Вздохи скрипок, увертюра мая.
Как и полагалось пьесам встарь,
Фигаро встает, приподнимая
Разноцветный колдовской фонарь,
И гремит финал сквозь сумрак синий…
Снова снег. Ночных каналов дрожь,
В легком сердце болтовню Россини
По пустынным улицам несешь.
Льется, тает холодок счастливый,
Звезды и ясны, и далеки.
И стучат, стучат речитативы
В тронутые инеем виски.
Доброй ночи, милая Розина!
В мутном круге ширится луна.
Дом молчит.
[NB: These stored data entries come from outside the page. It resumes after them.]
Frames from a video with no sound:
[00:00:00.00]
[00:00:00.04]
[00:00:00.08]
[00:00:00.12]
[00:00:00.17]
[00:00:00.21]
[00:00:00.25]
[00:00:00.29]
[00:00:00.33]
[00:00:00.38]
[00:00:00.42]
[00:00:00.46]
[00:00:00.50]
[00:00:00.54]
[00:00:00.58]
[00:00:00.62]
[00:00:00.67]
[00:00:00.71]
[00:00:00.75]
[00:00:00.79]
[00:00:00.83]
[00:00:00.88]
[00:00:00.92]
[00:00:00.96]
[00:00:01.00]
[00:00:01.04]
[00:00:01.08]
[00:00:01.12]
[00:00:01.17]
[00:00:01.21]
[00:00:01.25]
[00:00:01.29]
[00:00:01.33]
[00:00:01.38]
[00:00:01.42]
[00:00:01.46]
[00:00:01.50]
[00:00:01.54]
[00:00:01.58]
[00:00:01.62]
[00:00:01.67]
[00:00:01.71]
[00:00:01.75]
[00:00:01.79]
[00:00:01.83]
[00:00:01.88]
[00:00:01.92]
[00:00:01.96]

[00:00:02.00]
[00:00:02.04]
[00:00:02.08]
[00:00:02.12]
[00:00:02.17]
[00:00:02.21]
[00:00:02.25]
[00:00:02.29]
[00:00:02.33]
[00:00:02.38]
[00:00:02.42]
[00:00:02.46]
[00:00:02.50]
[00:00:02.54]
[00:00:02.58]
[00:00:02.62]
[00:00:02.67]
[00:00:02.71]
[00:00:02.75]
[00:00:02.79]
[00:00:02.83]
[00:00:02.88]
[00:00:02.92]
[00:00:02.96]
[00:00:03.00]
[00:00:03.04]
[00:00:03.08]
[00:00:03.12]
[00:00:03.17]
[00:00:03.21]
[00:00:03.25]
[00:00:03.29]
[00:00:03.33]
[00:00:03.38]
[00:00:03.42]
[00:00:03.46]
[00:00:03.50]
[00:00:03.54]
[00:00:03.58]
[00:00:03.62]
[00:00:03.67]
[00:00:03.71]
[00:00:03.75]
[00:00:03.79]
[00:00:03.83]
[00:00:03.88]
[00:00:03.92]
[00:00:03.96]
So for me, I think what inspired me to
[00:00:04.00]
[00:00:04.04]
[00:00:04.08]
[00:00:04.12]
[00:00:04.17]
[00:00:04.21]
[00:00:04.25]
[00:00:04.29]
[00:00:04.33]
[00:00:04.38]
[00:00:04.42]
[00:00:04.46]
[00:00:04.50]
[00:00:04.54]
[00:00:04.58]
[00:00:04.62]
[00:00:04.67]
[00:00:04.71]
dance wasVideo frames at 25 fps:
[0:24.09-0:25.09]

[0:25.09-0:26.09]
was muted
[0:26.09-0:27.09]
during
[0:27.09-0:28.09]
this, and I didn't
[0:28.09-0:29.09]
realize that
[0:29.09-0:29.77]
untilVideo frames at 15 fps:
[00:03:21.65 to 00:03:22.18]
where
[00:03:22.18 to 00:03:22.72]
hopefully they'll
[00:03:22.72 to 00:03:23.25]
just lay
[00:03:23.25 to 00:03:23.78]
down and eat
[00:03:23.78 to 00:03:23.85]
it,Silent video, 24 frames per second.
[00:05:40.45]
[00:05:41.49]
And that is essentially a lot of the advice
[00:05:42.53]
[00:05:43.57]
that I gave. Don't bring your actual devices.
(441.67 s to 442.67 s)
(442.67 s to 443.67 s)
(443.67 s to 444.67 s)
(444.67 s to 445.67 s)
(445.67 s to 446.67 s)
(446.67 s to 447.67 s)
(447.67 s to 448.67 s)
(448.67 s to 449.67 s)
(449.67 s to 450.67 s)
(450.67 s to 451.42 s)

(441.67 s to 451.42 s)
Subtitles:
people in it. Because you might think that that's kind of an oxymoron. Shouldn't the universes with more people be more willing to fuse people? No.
И в зареве камина
Сам Россини смотрит из окна.
81. В ЭРМИТАЖЕ
Ты снова видишь Фландрию,
Канал, одетый в камень,
В сыром сентябрьском воздухе,
Огонь над очагом,
Сухие плиты дворика
С тюльпанными горшками,
Чепцы старух, склоненные
Над грядкой под окном.
Стоят в каналах лебеди,
Струятся глыбы моста,
Цветенье синих луковиц,
Пивной янтарный хмель,
И вторит шуму мельницы
Почтительно и просто
В коровьих колокольчиках
Болотная свирель.
Кончают вешать золото
Усталые менялы,
Крестьяне у гостиницы
Ведут вечерний пляс,
И в зреющие овощи,
В зеленые каналы
Ложится солнце, плоское,
Как вычищенный таз.
Река берет в извилины
Готические башни.
Домой плетется пьяница,
Судья надел колпак.
Фонарь ночного сторожа
Уходит в день вчерашний,
И слушают прохожие
Бессонницу собак.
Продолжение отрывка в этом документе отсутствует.